BGH: Modernisierungsmieterhöhung muss ersparte Instandhaltungskosten abziehen
Der Bundesgerichtshof hat mit Urteil vom 17. Juni 2020 wichtige Anforderungen an die Mieterhöhung nach Modernisierung konkretisiert. Vermieter dürfen nicht sämtliche Kosten einer baulichen Maßnahme auf die Mieter umlegen, wenn zugleich ohnehin fällige oder absehbar erforderliche Instandhaltungsanteile miterledigt werden.
Worum ging es?
Streitpunkt war eine Modernisierungsmieterhöhung nach umfangreichen Arbeiten am Gebäude.
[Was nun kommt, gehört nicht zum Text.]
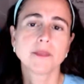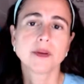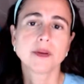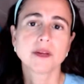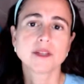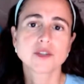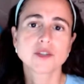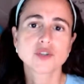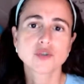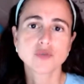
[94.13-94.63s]

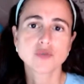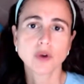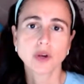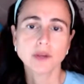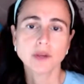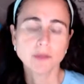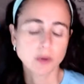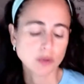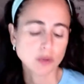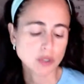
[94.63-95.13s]
strong
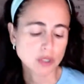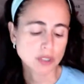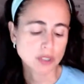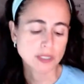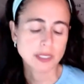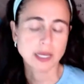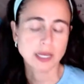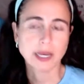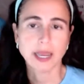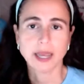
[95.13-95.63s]
emotions
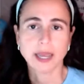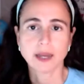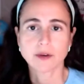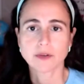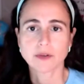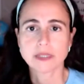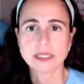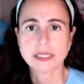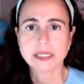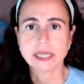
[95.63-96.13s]
like anger,
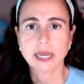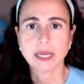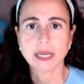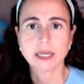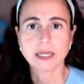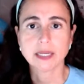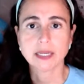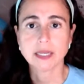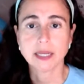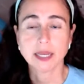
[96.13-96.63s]

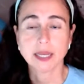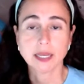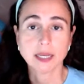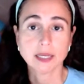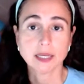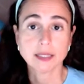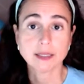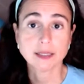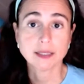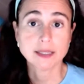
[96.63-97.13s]
anxiety,
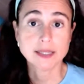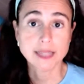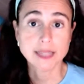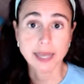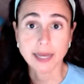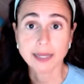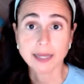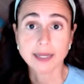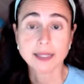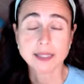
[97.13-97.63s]
and
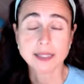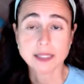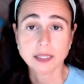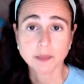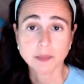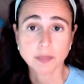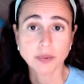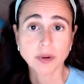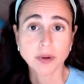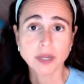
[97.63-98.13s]
sadness,
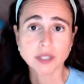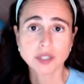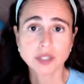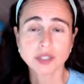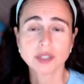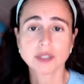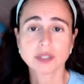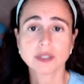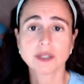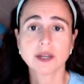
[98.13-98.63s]

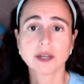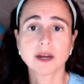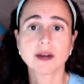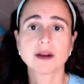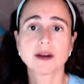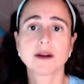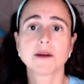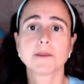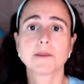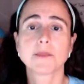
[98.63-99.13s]
depression,
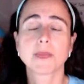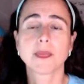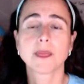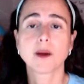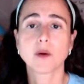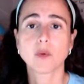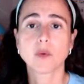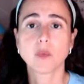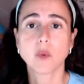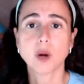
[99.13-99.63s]

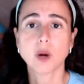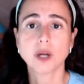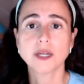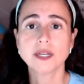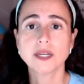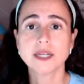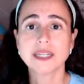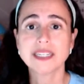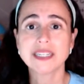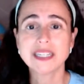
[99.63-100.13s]

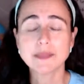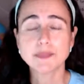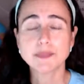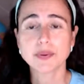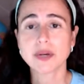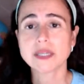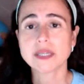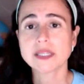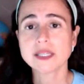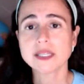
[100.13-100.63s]
one
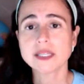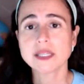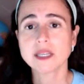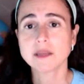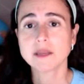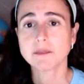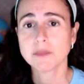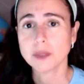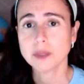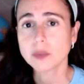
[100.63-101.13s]
depresses the
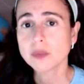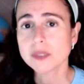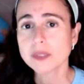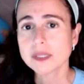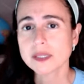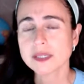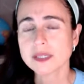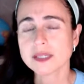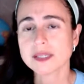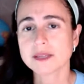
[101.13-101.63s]
immune
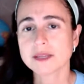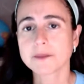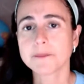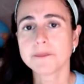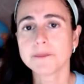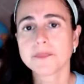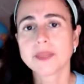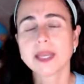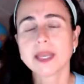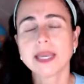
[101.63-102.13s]
system.
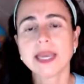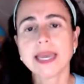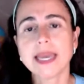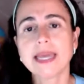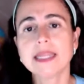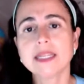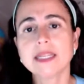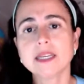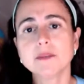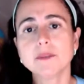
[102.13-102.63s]

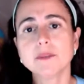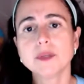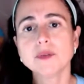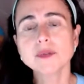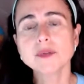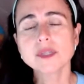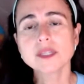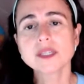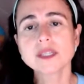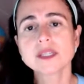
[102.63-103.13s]
And the immune
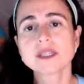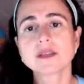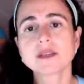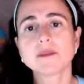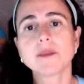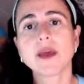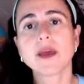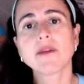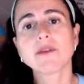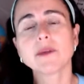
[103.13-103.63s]
system,
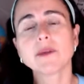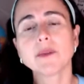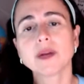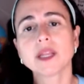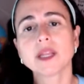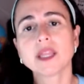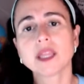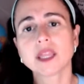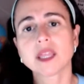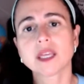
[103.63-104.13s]

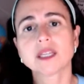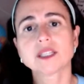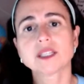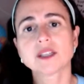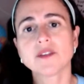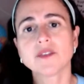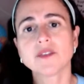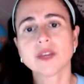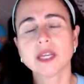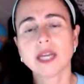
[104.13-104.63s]
everybody thinks
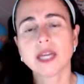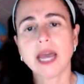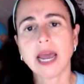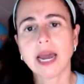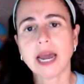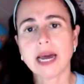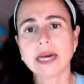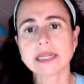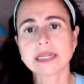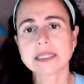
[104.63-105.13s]
of it
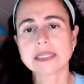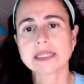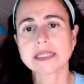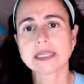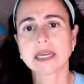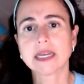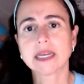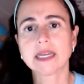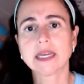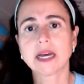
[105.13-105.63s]

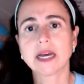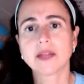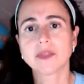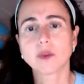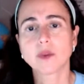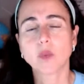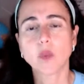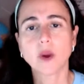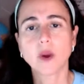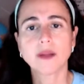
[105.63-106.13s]
as the
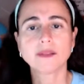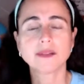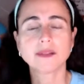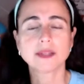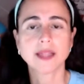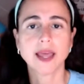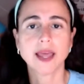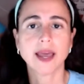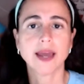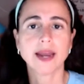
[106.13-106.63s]
one
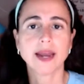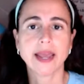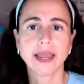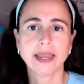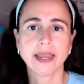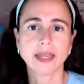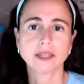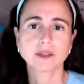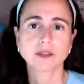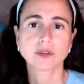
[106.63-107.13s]
that
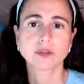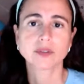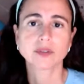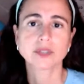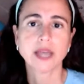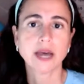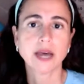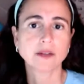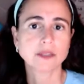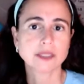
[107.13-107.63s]
handles
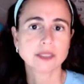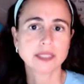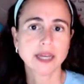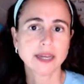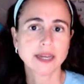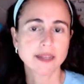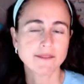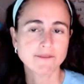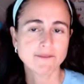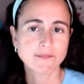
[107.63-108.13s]

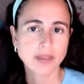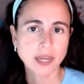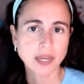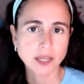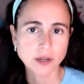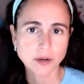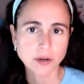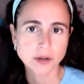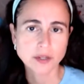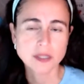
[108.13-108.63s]
outside
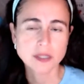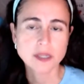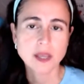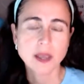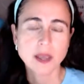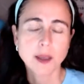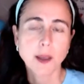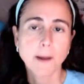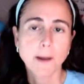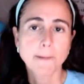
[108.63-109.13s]
invaders,
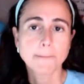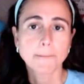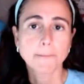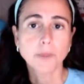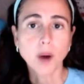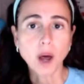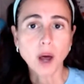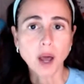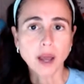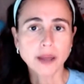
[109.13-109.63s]

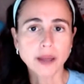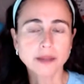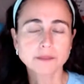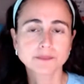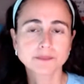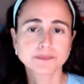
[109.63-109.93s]
but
Der Mieter hielt die verlangte Erhöhung für überzogen, weil die Maßnahmen nicht nur zu einer Verbesserung führten, sondern auch alte Bauteile ersetzten und damit Instandhaltungskosten ersparten.
Kernaussage des BGH
Der BGH betont die Trennung zwischen Modernisierung und Instandhaltung. Nur der echte Modernisierungsanteil kann Grundlage einer Mieterhöhung sein. Kosten, die auf die Erhaltung oder Erneuerung ohnehin sanierungsbedürftiger Bauteile entfallen, müssen angemessen herausgerechnet werden. Das gilt nicht erst, wenn die Instandsetzung bereits akut fällig war.
Gesetzliche Einordnung
Die Entscheidung betrifft vor allem § 559 BGB und die Abgrenzung zu Modernisierungsmaßnahmen nach § 555b BGB. Daneben bleibt der Grundsatz aus § 535 BGB wichtig: Die Erhaltung der Mietsache ist grundsätzlich Aufgabe des Vermieters.
Passende Ratgeber
Passend dazu sind die Ratgeber Mieterhöhung nach Modernisierung, Modernisierung durch den Vermieter und Härtefall bei Modernisierung.
Fazit
Das Urteil gibt Mietern ein starkes Argument gegen überhöhte Modernisierungsmieterhöhungen. Entscheidend ist nicht die Gesamtrechnung, sondern die saubere Aufteilung zwischen echter Verbesserung und ohnehin geschuldeter Erhaltung.